Justice Ann Walsh Bradley was the lone dissenter, arguing that the legislature did not intend “to count a prior out-of state youthful zero tolerance violation the same as a prior out-of-state OWI offense for purposes of sentence enhancement.”
Assistant Attorney General Michael Sanders represented the state. Craig Kuhary of Walden, Schuster & Vaklyes S.C., Waukesha, represented Gerard Carter.
[i] Justice N. Patrick Crooks did not participate.

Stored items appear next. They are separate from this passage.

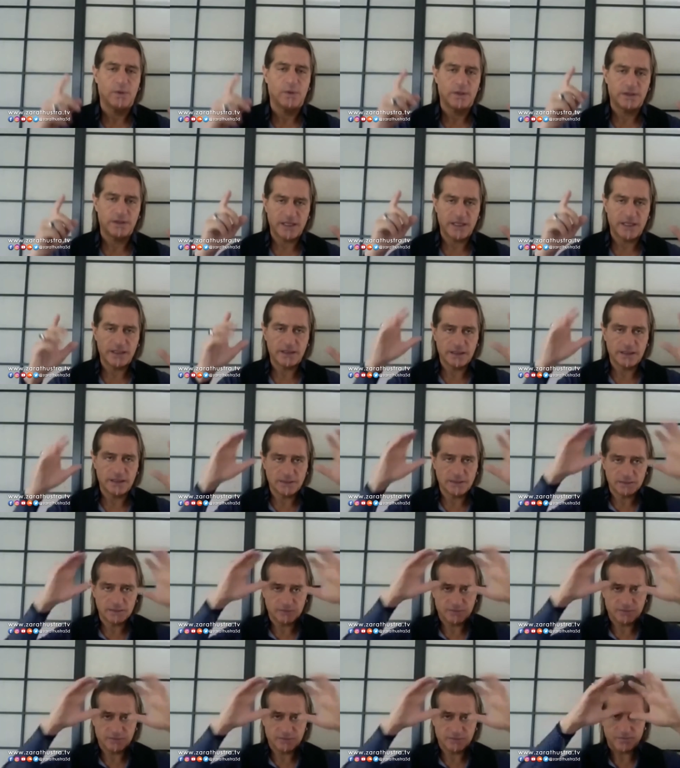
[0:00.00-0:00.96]
within
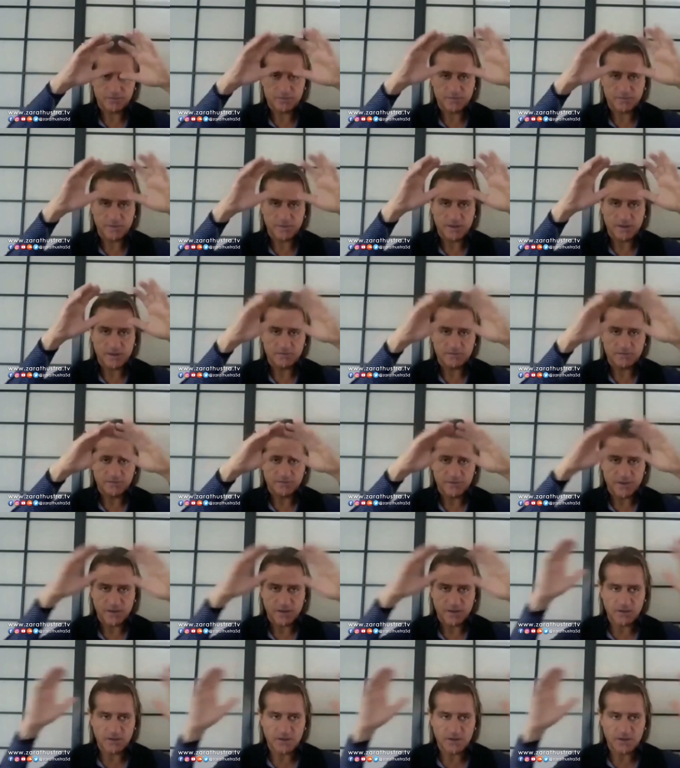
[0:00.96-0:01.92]
the
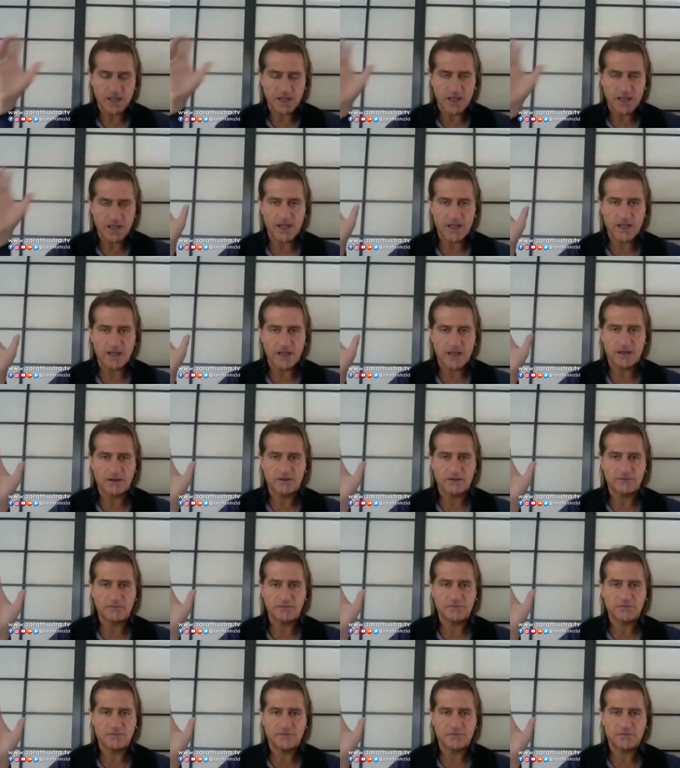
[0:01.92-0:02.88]
uh,
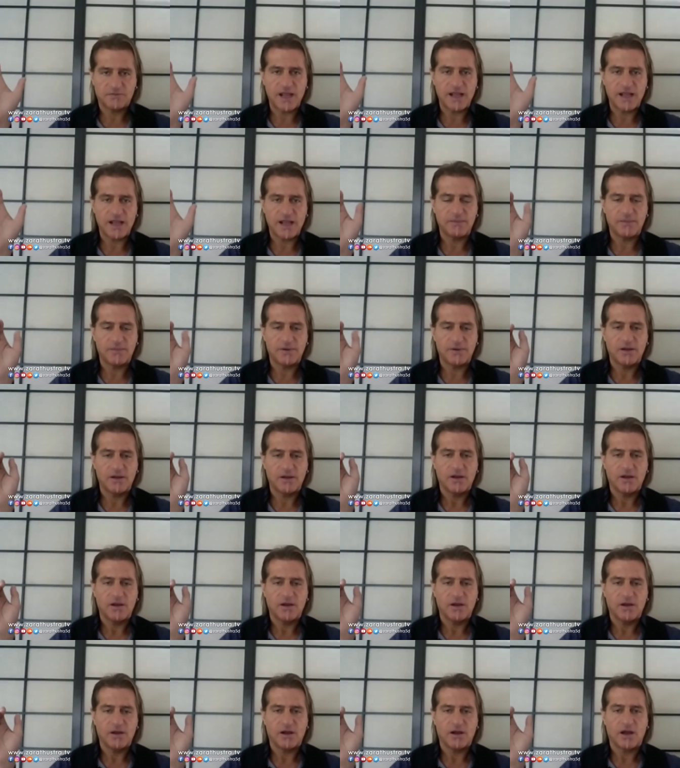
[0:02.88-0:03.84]
frame
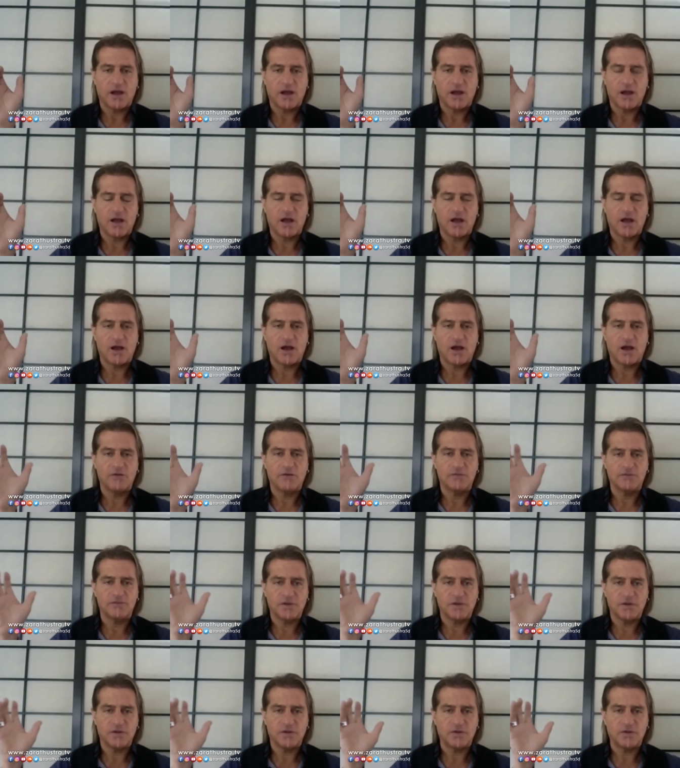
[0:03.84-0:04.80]
uh,
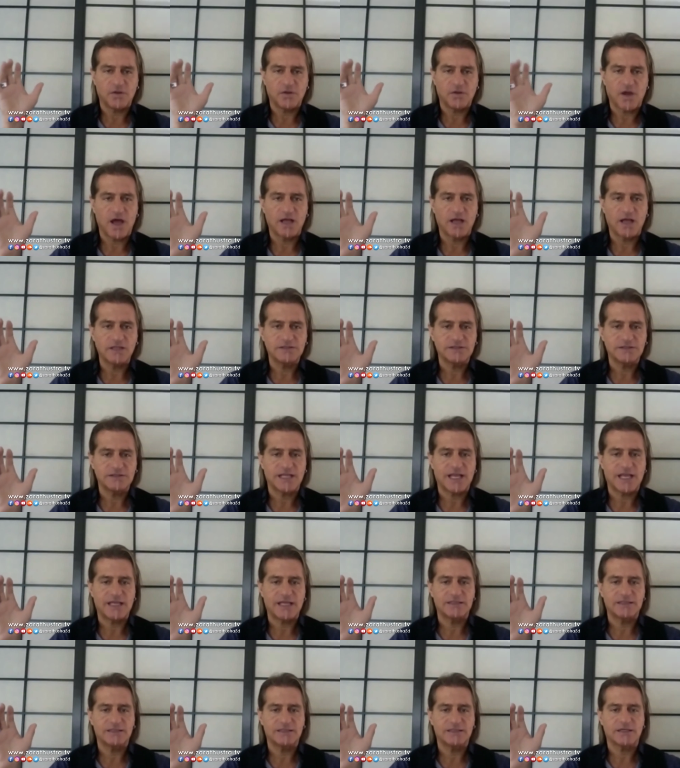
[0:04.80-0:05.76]
of the thoughts
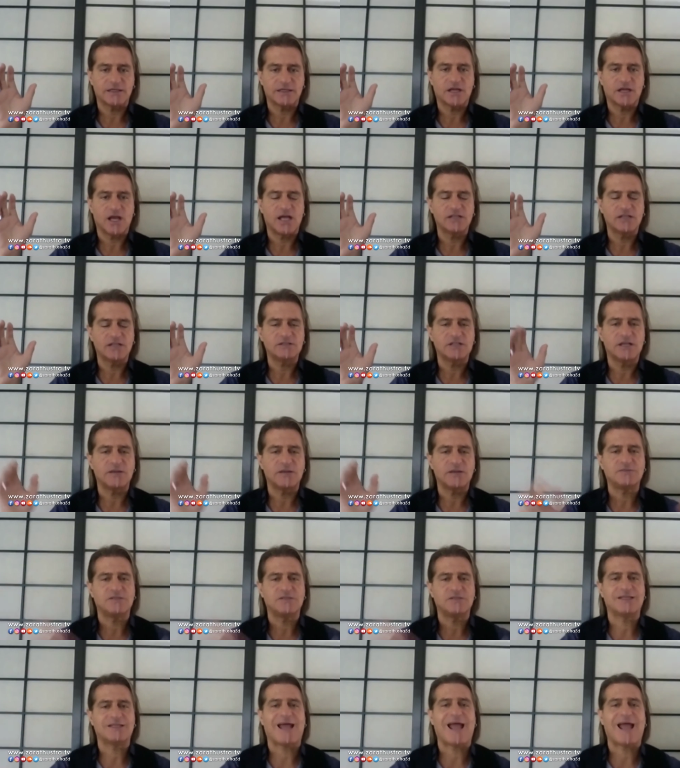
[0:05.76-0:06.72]
and the
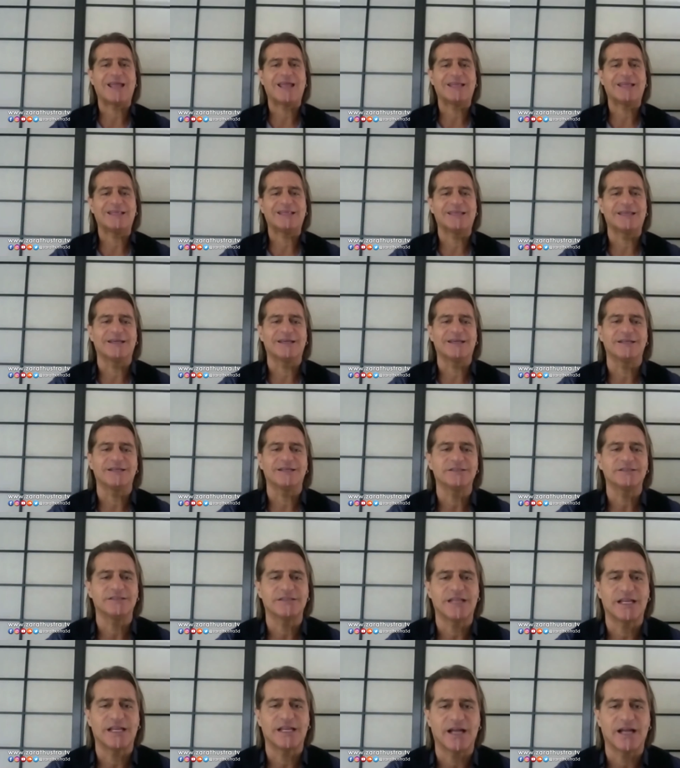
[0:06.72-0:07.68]
concepts and
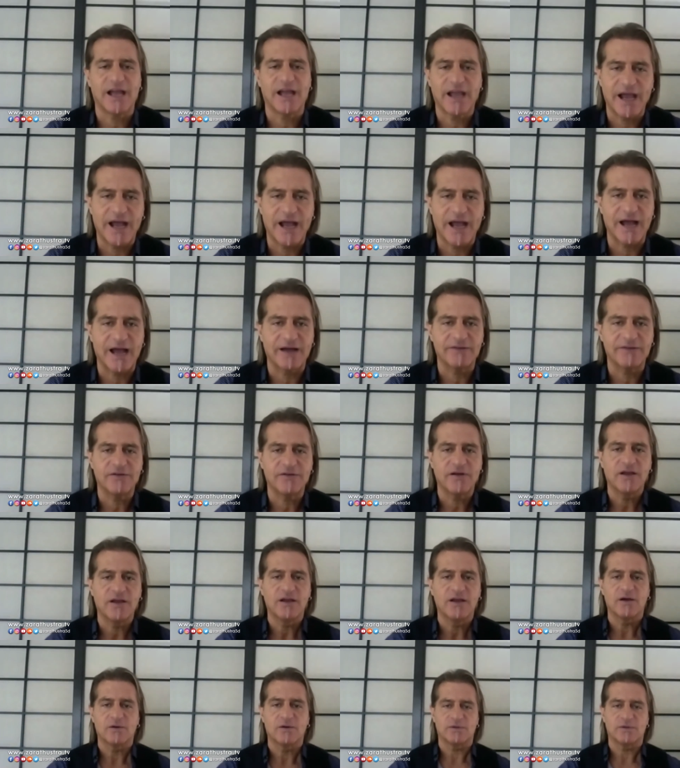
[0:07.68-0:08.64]
ideas that I have,
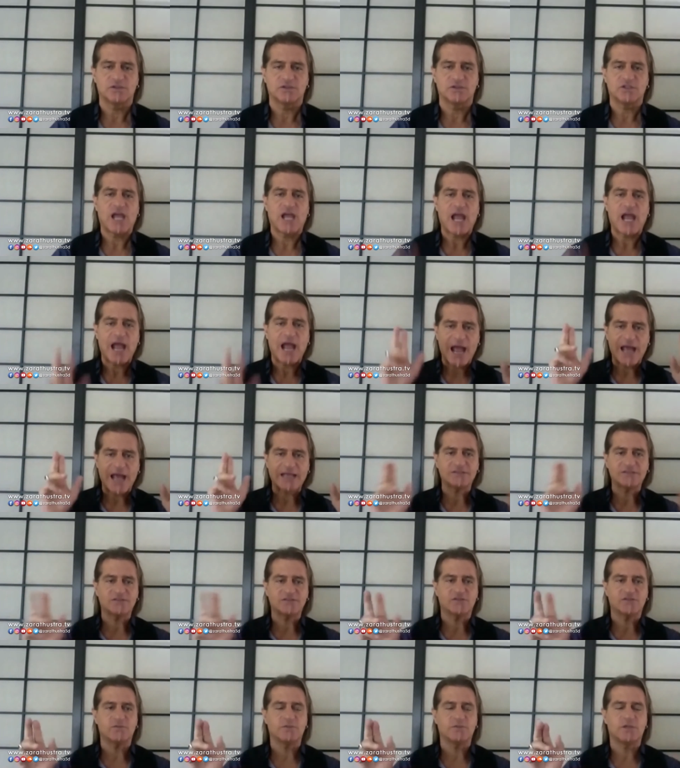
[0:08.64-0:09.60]
which
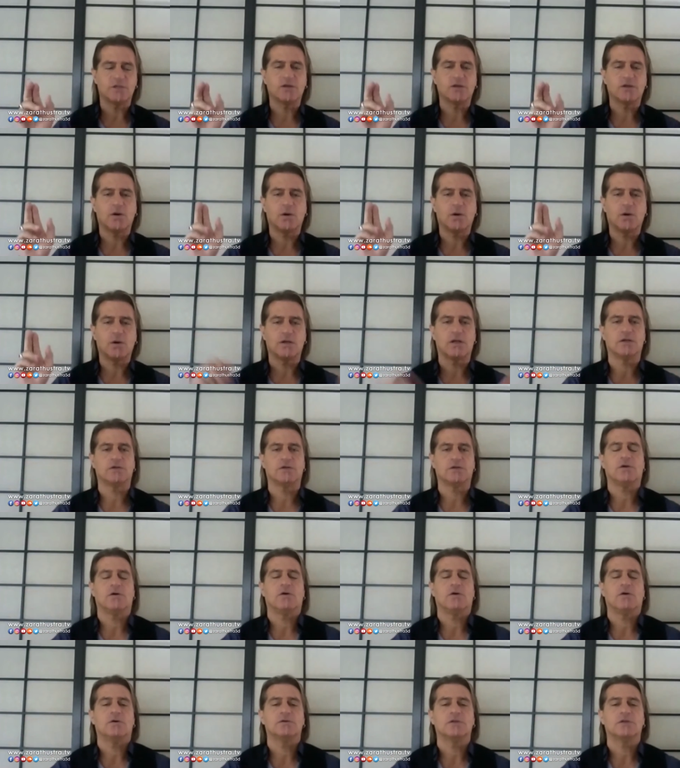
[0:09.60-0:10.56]
has to be
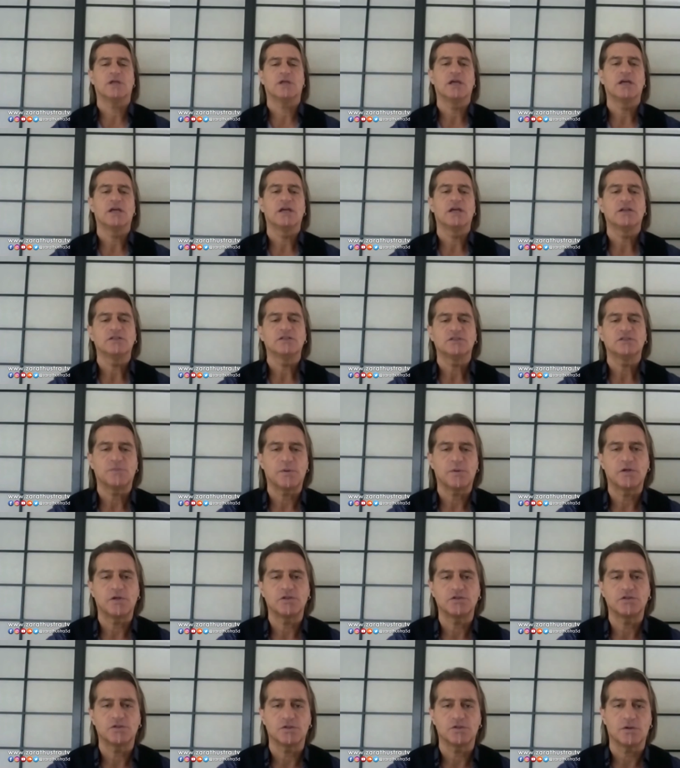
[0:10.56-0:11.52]
quote-unquote
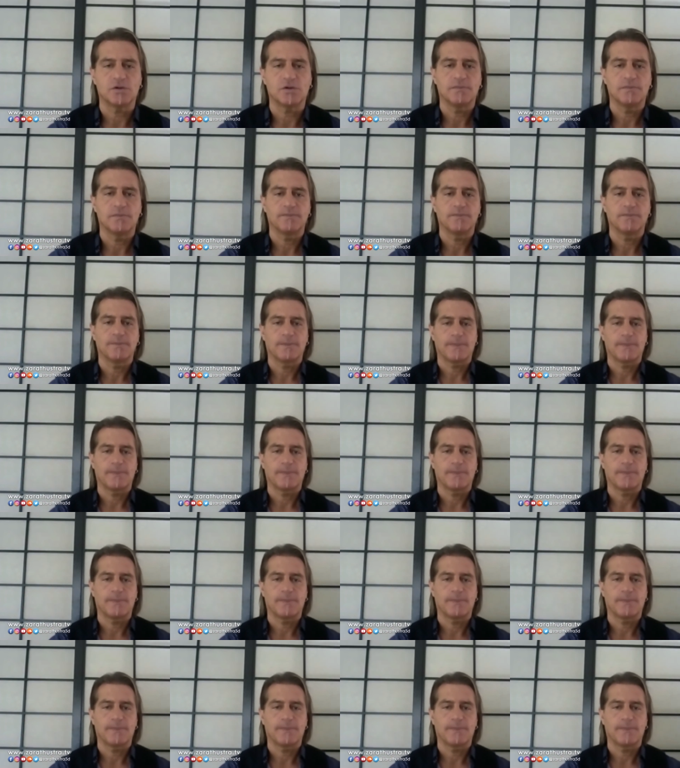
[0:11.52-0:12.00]
spiritual.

[ii] Wis. Stat. section 343.307(1)(d) reads: “Convictions under the law of another jurisdiction that prohibits a person from refusing chemical testing or using a motor vehicle while intoxicated or under the influence of a controlled substance or controlled substance analog, or a combination thereof; with an excess or specified range of alcohol concentration; while under the influence of any drug to a degree that renders the person incapable of safely driving; or while having a detectable amount of a restricted controlled substance in his or her blood, as those or substantially similar terms are used in that jurisdiction's laws.”